Rising on the toes became easier with the advent of the pointe shoe: hard-blocked shoes appeared with Anna Pavlova and Carlotta Brianza. Pavlova added to her shoes a leather sole inside the pointe to widen it and make it more solid. In the Unites States she approached Salvatore Capezio who made a custom pair of shoes for her. Her design eventually turned into the standard and, though it wasn't favoured at the beginning as some critics thought that adding a wider leather sole in the pointe was like cheating, it was finally accepted.

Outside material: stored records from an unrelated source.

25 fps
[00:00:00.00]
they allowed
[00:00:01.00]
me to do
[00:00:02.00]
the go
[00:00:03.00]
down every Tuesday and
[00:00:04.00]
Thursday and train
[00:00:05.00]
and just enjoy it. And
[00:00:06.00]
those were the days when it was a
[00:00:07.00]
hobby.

The exhibition at Bata Shoe Museum is a short one that makes some very good points that you may want to take into consideration and maybe explore more in future. First of all ballet slippers are the result of artisanal work: they are indeed hand-made (if you're studying shoe design or would like to become a shoemaker, consider also this career) and could be considered as couture products as the shoes destined to performers working for companies are usually made to the specifications of the dancers. The The shoes are made following the highest standards as the toe box and shank must allow the dancer's weight to be transferred to the platform. Dancers go through several pairs of shoes during training, rehearsals and performances: the Bata Shoe Museum has for example got in its archive three pair of worn out ballet shoes that belonged to Veronica Tennant, one of Canada's most famous ballerinas. Tennant needed a different pair of shoes for each act of the performance Onegin (1985).

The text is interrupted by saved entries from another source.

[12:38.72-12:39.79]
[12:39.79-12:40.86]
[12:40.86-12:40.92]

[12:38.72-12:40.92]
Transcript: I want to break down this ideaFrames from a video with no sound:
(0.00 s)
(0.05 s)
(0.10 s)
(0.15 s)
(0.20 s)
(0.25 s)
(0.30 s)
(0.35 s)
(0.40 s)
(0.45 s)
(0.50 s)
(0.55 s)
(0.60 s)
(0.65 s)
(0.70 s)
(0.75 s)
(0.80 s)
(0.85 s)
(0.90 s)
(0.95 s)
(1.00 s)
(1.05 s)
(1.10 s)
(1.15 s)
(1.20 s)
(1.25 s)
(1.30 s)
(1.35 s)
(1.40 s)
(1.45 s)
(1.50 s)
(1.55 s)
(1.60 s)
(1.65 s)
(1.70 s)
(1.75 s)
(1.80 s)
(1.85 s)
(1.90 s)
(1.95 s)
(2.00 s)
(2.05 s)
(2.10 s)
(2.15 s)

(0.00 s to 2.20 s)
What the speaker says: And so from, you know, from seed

The exhibition makes another important point, regarding the colour of the shoes: as the foot is considered an extension of the leg, a dancer's slippers usually have to match their skin tone to create a seamless line from leg to toe.
But, historically, 'nude' ballet slippers have been either pink or peach (and we wrongly identify nude with a pale pink tone, while nude should just be something that blends with one's skin and not to two or three shades of pink and maybe beige), even while professional dance companies began to diversify, which meant that dancers with darker skin tones had to dye their shoes or cover them with cosmetics. The limited colour offering meant that dancers with different skin tones had to spend more time than their colleagues dyeing their slippers.
In more recent years there have been companies who have worked on providing shoes for darker skin tones: in 2017, Bloch began to produce their "Cocoa" shade ballet slipper and, a year later, the dance company Ballet Black, which celebrates Black and Asian representation in ballet, collaborated with Freed London to release shade-inclusive ballet slippers. By highlighting this point, the Museum raises questions about diversity and inclusion in ballet.
Ballet and pointe shoes have constantly inspired special exhibition and fashion collections, so discovering a bit more about the story of the iconic slippers and their evolution through a brief exhibition with videos, images of dance icons and shoes may prompt digital visitors to research this topic further, providing them with intriguing inspirations for collections, collaborations and other creative projects.